Maureen was a follower of the Brahma Kumari sect. She was married to a Malaysian Chinese man who was also a devotee. Maureen was trying to learn Hindi, and Mum offered to teach her. In return, Maureen set Mum up in a job at a local pharmaceutical factory. Mum was so stoked about getting the job that she declared Maureen her sister. So from then on, we had a
gori
aunty named Maureen.

Aunty Maureen became my first real
gori
Muslim aunty. Again, my simplistic understanding led me to think that women who wore saris were Muslim. Yet Maureen was a strange Muslim. She never ate any meat, while all our other South Asian friends (including those who were Hindu) did. Also, she was married to a man from a strange place called
Malaysia. I'd never heard of this country. What made me even more confused was that her husband was Chinese. Didn't Chinese come from China?

We used to visit Maureen quite regularly, and would participate in some of the social activities of the Brahma Kumaris. Mum taught Maureen Hindi the way she taught us—by forcing all of us to sit and watch wretched Indian and Pakistani movies. Mum also taught Maureen some special vegetarian recipes and how to sew Indian clothes.

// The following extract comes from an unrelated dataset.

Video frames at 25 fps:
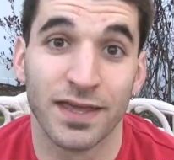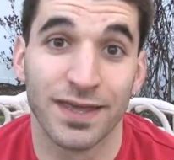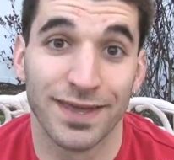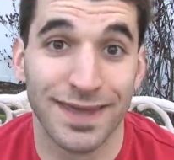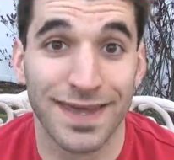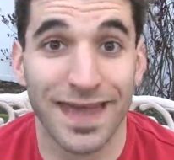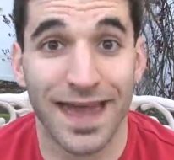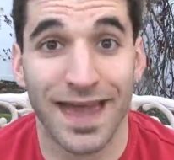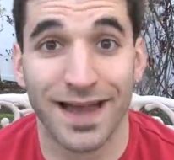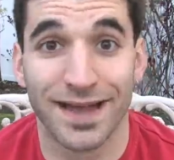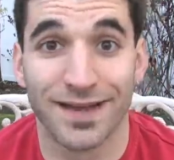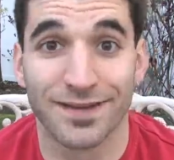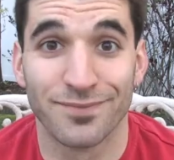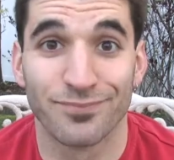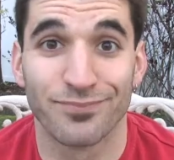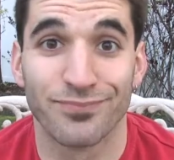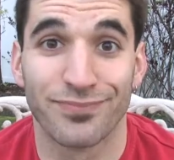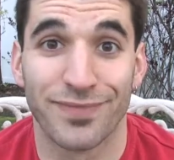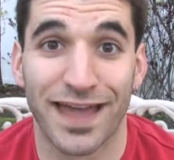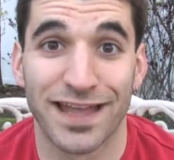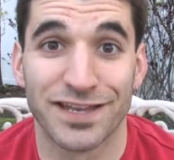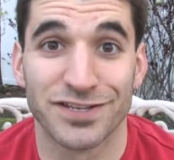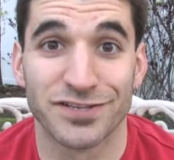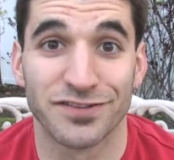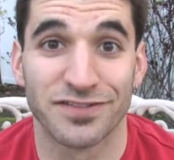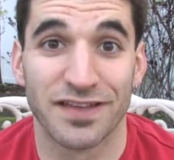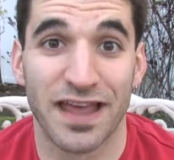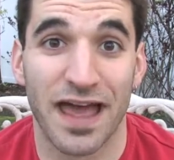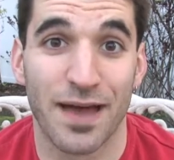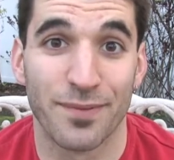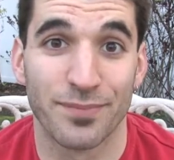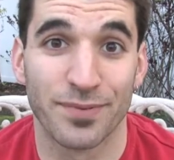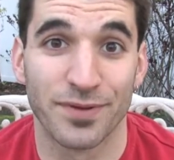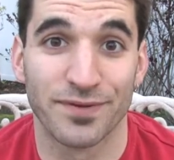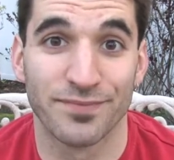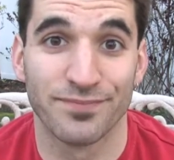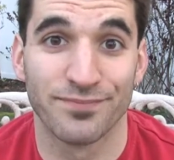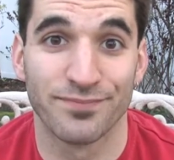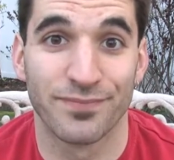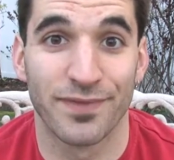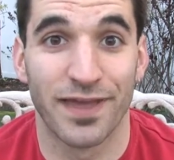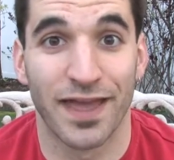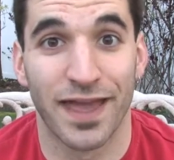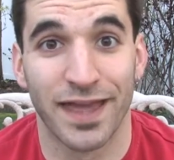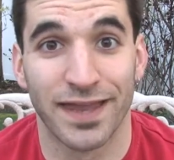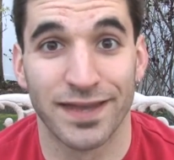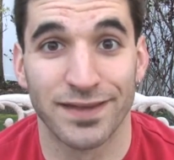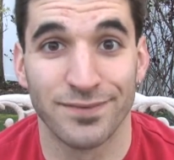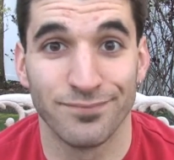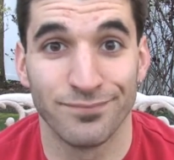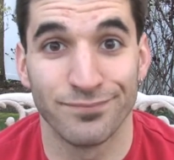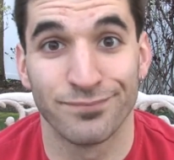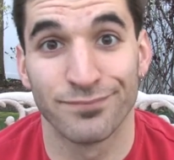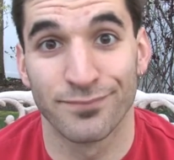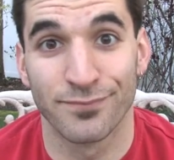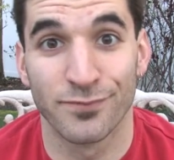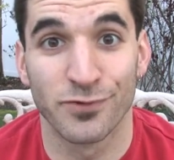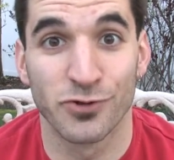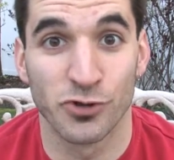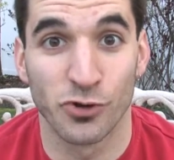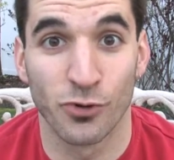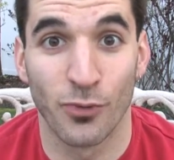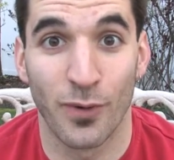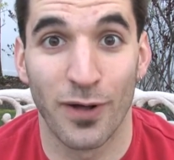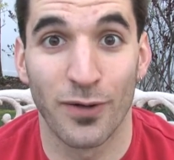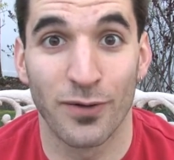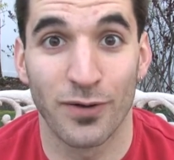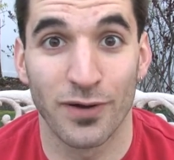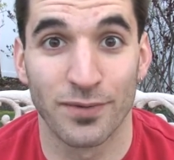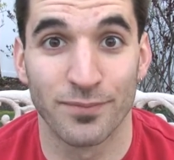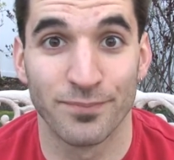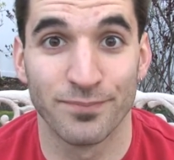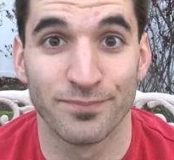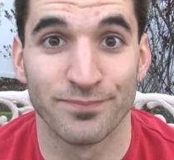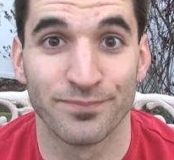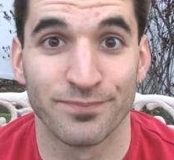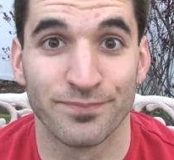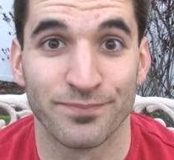Yeah, that just happened. And you're welcome.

Around this time, I suffered a dislocated shoulder bone in the playground. I was tackled by a few small boys and pushed onto a concreted footpath. My shoulder caused me enormous pain. One day, we were visiting Maureen and I complained about the pain I was in. Maureen had a friend over, an Iranian ex-Muslim lady who suggested I could overcome my pain by a special prayer called transcendental meditation (TM) which involved removing all thoughts from your mind and silently letting your mind wander. I wasn't quite sure what she meant by this. I thought it might involve worshipping things or even some kind of strange magic, and expressed my reservations in these terms. ‘Don't be is-stoopid,' Mum reassured me. So I was taken by this Iranian lady into a separate room and taught TM. This was my first major experience of a religion I recognised as being different to mine. It almost felt like I was testing a different God to see if he could do things Allah couldn't.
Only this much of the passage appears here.